American folk duo The Grahams have spent much of their lives exploring music together. Their first song-crafting expedition, along the Mississippi's Great River Road, became their 2013 debut, Riverman's Daughter. For its follow-up, Glory Bound, they rode the rails - and wound up recording not only a studio album, but a documentary and live album on the move and in venues from Sun Studio to Amtrak's famed City of New Orleans train.
Their new long-player was helmed by Grammy nominated producer Wes Sharon (John Fullbright, Parker Millsap) at his 115 Recording studio in Norman, Okla., and was released on May 19. Recording in Oklahoma holds special significance for a couple raised as Dylan-loving New York City suburban kids who spent weekends strumming campfire songs in the Adirondacks. Like many Dylan fans, they traced their way back to his greatest inspiration.
The Grahams' songs for these projects, often co-written with collaborator-since-childhood Bryan McCann, capture the rhythms and energies of that transport system and the momentum of its time, While offering the listener a big range and a storyteller's delivery.
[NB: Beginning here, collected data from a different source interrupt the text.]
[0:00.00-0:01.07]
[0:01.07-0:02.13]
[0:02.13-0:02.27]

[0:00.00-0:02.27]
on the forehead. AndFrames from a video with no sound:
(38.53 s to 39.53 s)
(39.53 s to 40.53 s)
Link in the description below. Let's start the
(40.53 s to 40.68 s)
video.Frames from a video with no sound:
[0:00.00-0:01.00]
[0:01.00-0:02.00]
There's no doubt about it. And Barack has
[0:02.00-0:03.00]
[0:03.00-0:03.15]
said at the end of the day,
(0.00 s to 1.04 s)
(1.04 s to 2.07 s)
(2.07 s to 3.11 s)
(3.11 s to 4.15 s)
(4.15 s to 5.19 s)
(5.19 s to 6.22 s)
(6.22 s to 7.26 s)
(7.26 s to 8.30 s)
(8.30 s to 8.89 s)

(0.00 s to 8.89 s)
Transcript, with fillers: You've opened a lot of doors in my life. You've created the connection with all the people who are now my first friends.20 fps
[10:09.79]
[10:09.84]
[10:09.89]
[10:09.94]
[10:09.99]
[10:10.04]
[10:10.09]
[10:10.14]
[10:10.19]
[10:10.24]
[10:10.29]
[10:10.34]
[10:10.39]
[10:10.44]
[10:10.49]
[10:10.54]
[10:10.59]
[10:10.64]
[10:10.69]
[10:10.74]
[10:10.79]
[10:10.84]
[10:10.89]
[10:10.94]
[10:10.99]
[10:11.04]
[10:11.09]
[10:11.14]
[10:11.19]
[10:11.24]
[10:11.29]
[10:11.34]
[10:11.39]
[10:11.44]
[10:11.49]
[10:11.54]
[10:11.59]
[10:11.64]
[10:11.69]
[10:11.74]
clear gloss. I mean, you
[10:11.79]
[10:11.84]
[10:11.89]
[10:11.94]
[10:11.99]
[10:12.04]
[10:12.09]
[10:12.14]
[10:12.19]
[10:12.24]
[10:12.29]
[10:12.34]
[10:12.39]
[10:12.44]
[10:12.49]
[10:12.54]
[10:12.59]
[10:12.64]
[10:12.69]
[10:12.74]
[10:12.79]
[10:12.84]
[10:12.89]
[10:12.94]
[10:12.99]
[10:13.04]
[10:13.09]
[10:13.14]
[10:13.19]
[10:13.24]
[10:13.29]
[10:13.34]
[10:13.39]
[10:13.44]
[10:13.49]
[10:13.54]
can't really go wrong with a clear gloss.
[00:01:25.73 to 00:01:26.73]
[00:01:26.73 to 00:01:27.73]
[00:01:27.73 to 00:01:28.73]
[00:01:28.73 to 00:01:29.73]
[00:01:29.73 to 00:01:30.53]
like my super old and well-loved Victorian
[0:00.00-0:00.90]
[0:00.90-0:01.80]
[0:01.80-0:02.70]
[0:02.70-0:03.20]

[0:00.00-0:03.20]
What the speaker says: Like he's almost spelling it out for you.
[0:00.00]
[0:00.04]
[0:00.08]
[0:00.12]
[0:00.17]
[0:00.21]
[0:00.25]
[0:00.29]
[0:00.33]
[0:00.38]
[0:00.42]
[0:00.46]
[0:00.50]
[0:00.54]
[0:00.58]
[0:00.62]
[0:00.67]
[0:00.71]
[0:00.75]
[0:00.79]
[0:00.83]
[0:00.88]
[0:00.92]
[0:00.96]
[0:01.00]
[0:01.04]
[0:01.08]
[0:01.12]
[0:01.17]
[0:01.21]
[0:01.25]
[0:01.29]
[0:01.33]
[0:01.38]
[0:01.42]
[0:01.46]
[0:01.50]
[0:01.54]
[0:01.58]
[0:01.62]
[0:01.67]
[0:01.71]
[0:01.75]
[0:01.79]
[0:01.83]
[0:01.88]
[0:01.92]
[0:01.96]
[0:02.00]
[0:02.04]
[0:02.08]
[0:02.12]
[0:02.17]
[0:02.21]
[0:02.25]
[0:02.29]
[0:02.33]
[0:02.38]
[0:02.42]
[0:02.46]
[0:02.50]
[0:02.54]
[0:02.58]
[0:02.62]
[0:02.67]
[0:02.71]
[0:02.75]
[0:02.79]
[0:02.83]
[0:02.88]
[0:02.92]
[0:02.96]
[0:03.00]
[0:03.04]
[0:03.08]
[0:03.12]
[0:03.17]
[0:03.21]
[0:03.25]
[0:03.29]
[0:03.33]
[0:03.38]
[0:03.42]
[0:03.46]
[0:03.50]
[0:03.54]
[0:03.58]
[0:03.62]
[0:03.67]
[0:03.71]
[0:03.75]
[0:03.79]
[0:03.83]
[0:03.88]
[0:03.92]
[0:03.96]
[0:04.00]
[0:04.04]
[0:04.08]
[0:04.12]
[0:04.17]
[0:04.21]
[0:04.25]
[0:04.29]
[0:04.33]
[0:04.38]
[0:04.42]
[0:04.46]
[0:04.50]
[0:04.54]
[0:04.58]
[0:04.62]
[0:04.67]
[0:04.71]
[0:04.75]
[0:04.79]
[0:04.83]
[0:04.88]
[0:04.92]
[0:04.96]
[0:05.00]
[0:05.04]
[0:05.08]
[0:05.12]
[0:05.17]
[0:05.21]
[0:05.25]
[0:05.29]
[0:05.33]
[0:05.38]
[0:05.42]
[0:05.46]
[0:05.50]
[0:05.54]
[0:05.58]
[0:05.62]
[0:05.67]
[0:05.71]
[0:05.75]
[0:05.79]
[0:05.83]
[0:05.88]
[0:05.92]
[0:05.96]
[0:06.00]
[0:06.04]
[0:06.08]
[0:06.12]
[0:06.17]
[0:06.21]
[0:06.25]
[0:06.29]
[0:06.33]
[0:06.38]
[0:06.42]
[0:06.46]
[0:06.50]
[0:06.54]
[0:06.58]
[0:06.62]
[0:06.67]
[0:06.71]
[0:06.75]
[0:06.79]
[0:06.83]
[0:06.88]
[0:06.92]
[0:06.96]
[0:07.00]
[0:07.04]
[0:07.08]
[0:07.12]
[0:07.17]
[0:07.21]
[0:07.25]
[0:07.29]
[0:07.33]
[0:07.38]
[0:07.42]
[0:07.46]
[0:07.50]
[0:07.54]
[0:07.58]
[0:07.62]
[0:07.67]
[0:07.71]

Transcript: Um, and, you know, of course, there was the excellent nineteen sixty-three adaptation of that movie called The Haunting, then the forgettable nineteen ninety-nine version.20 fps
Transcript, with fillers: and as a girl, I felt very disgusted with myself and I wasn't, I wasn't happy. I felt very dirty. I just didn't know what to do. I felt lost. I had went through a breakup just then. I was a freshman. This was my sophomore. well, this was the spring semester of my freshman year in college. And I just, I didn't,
That's another element of these collections that distinguishes them from mere historical repetition. "We're still our own artists; we're still living in the modern era," Doug explains. "We say in the film, and it's really true, we're not trying to re-create anything, we're trying to let the echoes ring in our ears."
"Even when we were in the studio with Wes, doing this very traditional kind of recording, a few local musicians stopped by and we were like, 'Hey, we've got these people here we've never met before who sing and play music. Let's do something together right now,'" Doug recalls.
"For us, making music is sort of whimsical," Alyssa notes. "We're not precious about anything."